伊達要一の読んだ本の紹介と書評、それと雑記

旅は自由席(宮脇俊三/新潮文庫)

学生時代は無闇矢鱈と本を読んでいて、図書館で借りては読み、古書店で買い漁っては読み、新刊本を買っては読みと若干正気を疑うような読み方であった。 まあ、この乱読がいまの自分を形成していると思えば、そういう時代もあるのだろうと思うのだが。

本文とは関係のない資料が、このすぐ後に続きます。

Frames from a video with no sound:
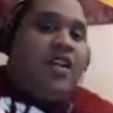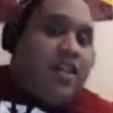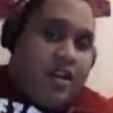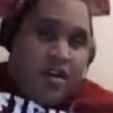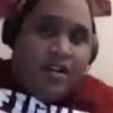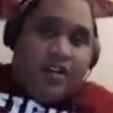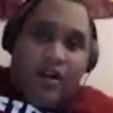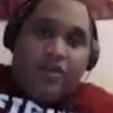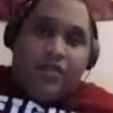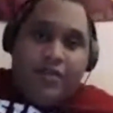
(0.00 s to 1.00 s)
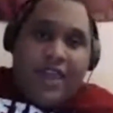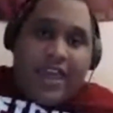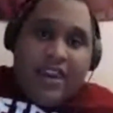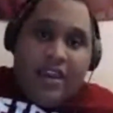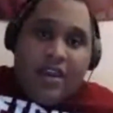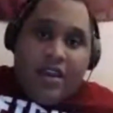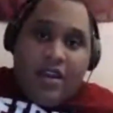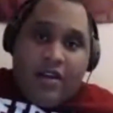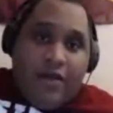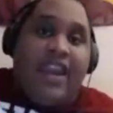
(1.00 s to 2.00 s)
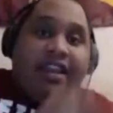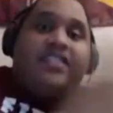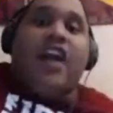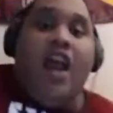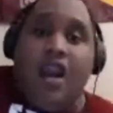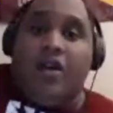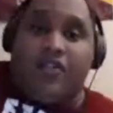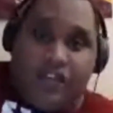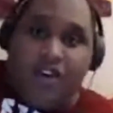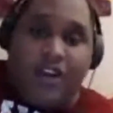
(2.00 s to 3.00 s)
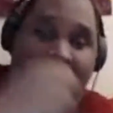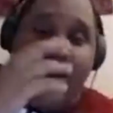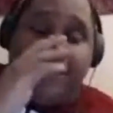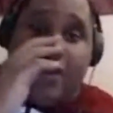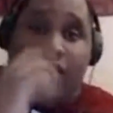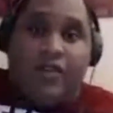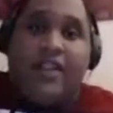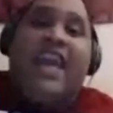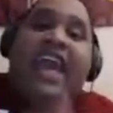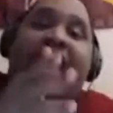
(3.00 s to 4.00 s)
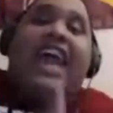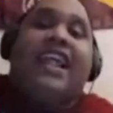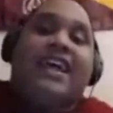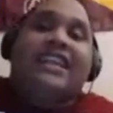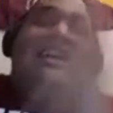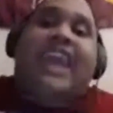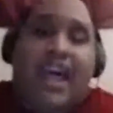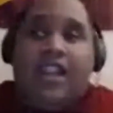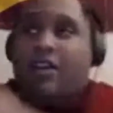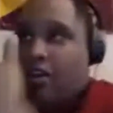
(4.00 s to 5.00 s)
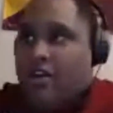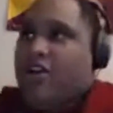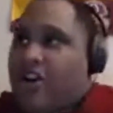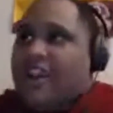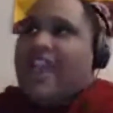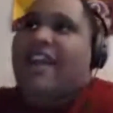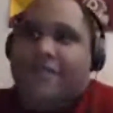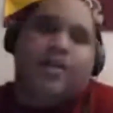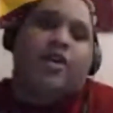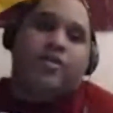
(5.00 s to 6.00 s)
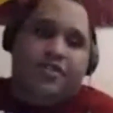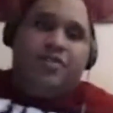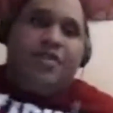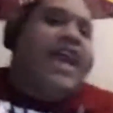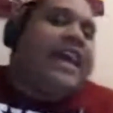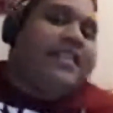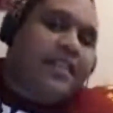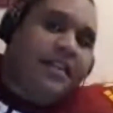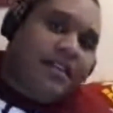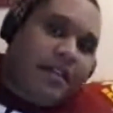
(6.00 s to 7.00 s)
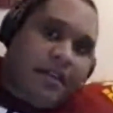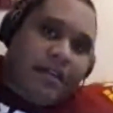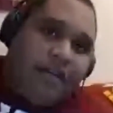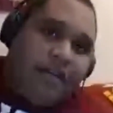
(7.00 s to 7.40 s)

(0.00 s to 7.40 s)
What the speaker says: Stevie Wonder could have told you that. Ray Charles could have told you that. Helen Keller could have told you that.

本書はエッセイに若干の紀行が混ざった内容で、まさに「肩ひじ張らず読める本」といった趣向。とはいえ、この年この経験この乱読をしているからこそ、ハッとするものもあったりするから面白い。

例えば「白と黒の世界」という一編の中で触れられている「黒」すなわち「闇」については、岡山に赴任して初めて身近に接したもので、たぶん生まれてずっと東京に住んでいた学生時代にはあまり深く理解できないものだったに違いない。また、著者の両親、とりわけ父親とのエピソードを書いた数編も、一度親元を離れて暮らした我が身にとって何とも感じ入るところがあるものになっている。

年を重ねることで失うものが沢山あり気が滅入ること頻りではあるが、それでも年月を重ねこのように改めて新たな感慨をもつという体験に、つくづく読書という趣味をもっていることに僅かながら幸せを感じる瞬間である。筆者のように旅行することもなかなかままならないし、移動も自動車ばかりになってしまったが、それでもたまには列車に乗って旅をしたいという気分にひたらせてくれる、そんな一冊だ。